Just some thoughts on the connection:

<input ... nodegraph="childNG"> [output="output on childNG"]>

It's logical to use nodegraph= to specify the "childNG" as input, since node graphs are not quite nodes (shaders) in MaterialX. Though in DCC, node graphs can be thought as a node with children inside, so there it may be permissible to also think of the connection as node="childNG".

I think we should indeed use nodegraph="childNG" for MaterialX. I just wanted to mention it, in case there are some other implications (eg, on scripting, etc).

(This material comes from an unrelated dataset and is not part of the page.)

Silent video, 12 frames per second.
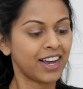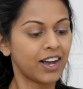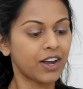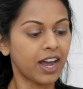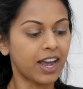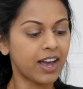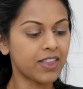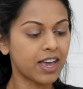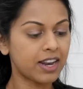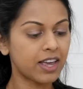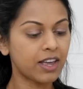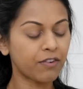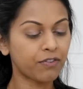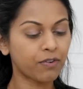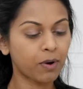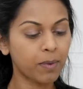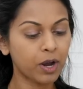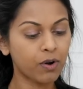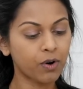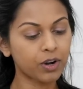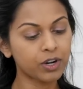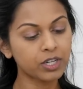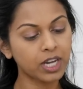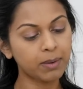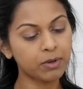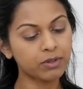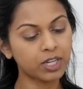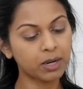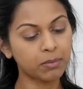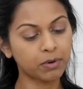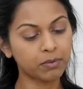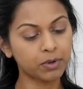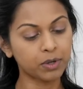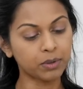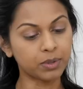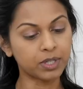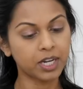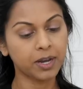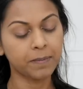Okay, and then for my corners, I'm using marooned.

rafalSFX avatar Mar 09 '23 16:03 rafalSFX

Hi @rafalSFX , Indeed, If we treat a nodegraph as something you can encapsulate as a node we'd only need node connection concept.

The notation of using nodegraph= and node= is historical, (as is interfacename=), so just following what's there now.

We had a proposal to generalize syntax to use 'connect=' (which would also align better with USD) but this pulled in too many other elements at one time. The thought is to perhaps revive this as a separate proposal as a syntactic change and / or an API generalization. (e.g. a getConnection/setConnection() API).